* **Stored items**:
================

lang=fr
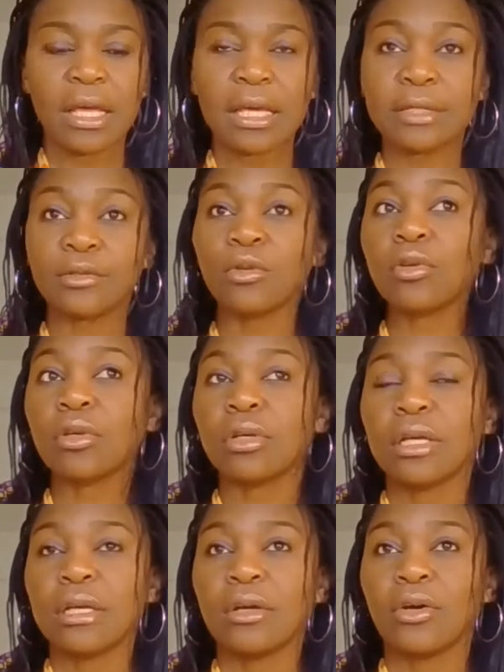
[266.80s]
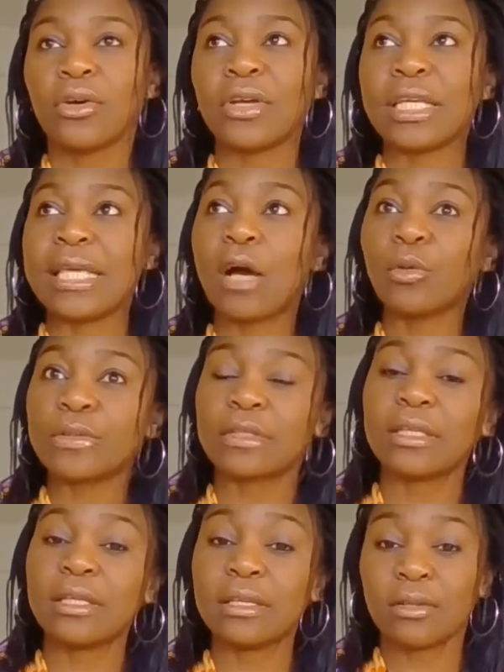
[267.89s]
Et donc euh, il y a
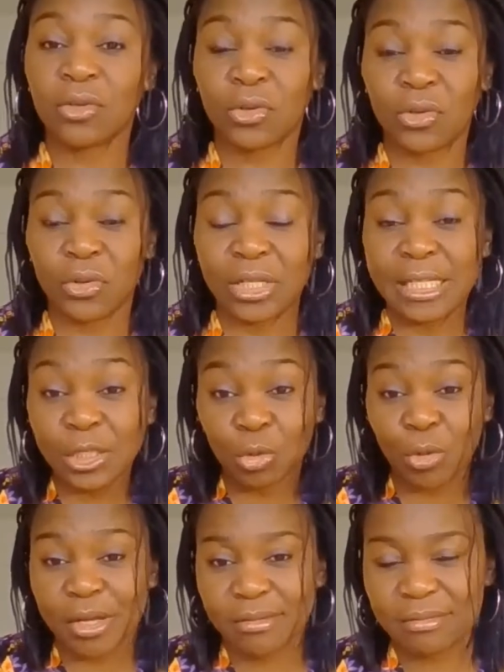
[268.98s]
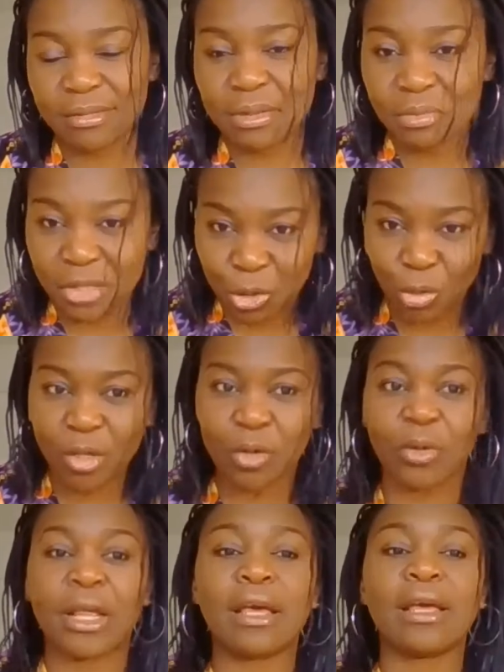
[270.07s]
aussi les jouets. Mes jouets
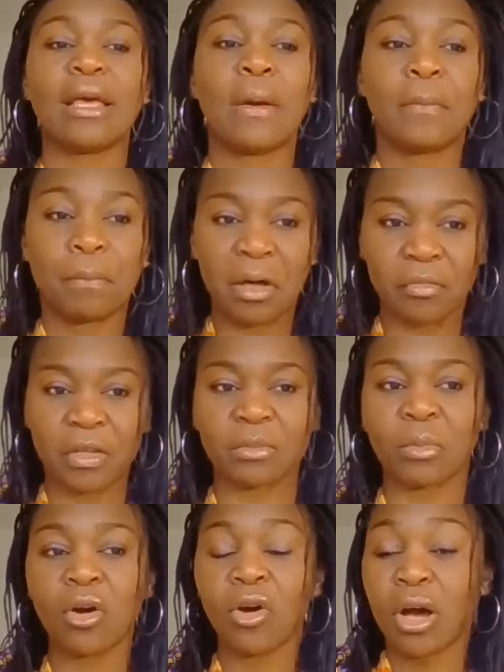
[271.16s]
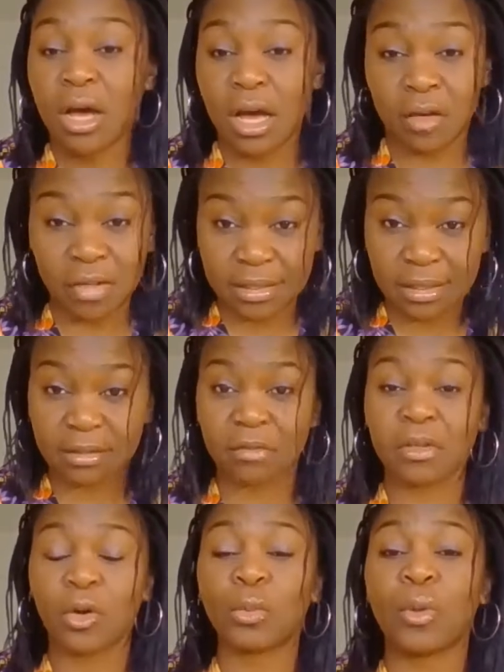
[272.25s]
collaient parfaitement avec cet
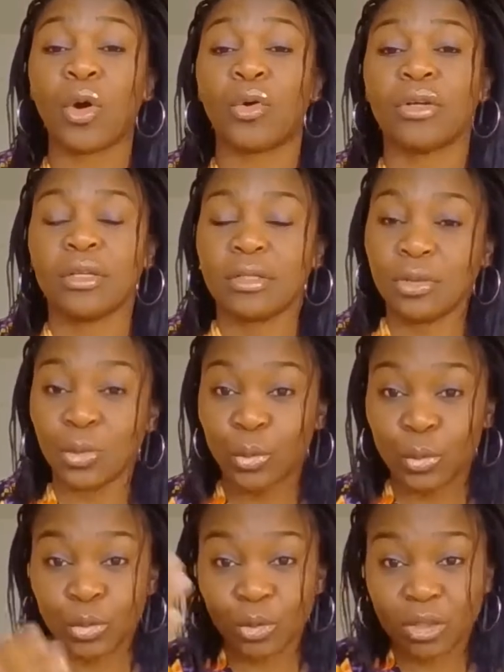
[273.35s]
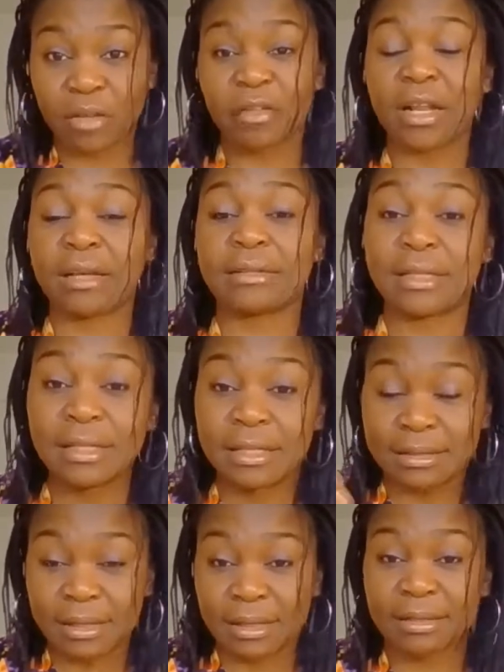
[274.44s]
environnement. Donc autant j'avais à la télé les
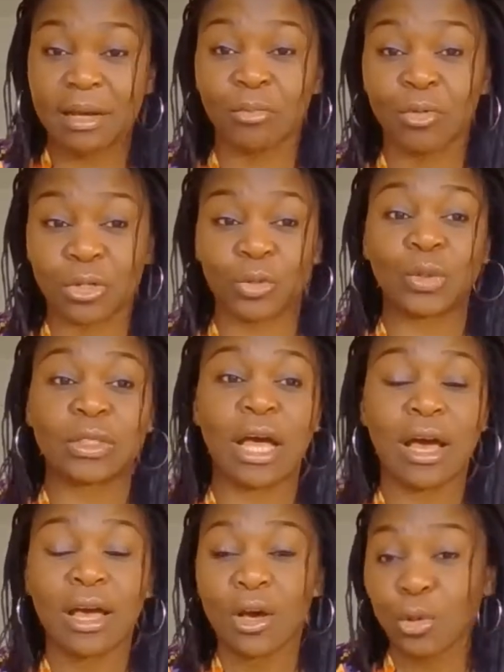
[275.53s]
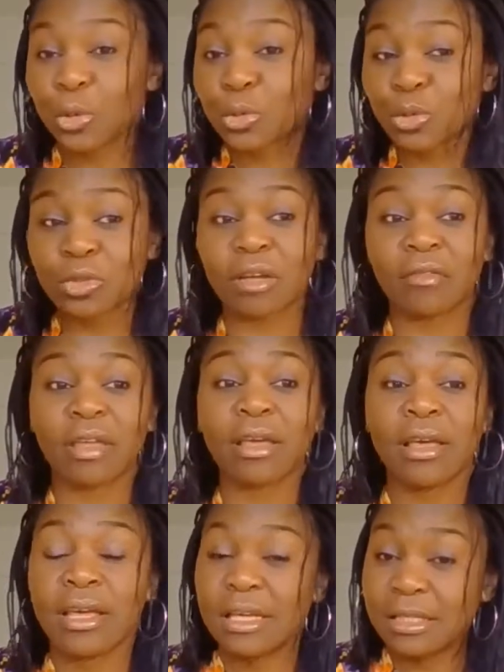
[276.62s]
séries d'amour et tout ça, autant
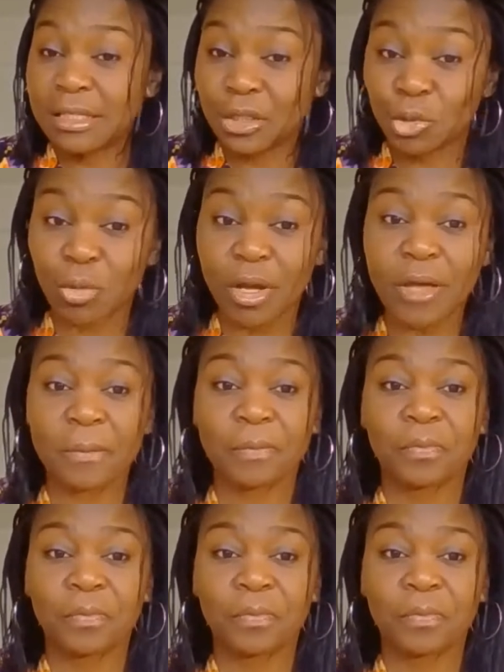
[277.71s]
j'avais des jouets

================

* **ABOUT THIS EXERCISE**:
A word-for-word copy of the data, without its pictures, is what is needed.

* **ANSWER TO THIS EXERCISE**:
lang=fr
[266.80s]
[267.89s]
Et donc euh, il y a
[268.98s]
[270.07s]
aussi les jouets. Mes jouets
[271.16s]
[272.25s]
collaient parfaitement avec cet
[273.35s]
[274.44s]
environnement. Donc autant j'avais à la télé les
[275.53s]
[276.62s]
séries d'amour et tout ça, autant
[277.71s]
j'avais des jouets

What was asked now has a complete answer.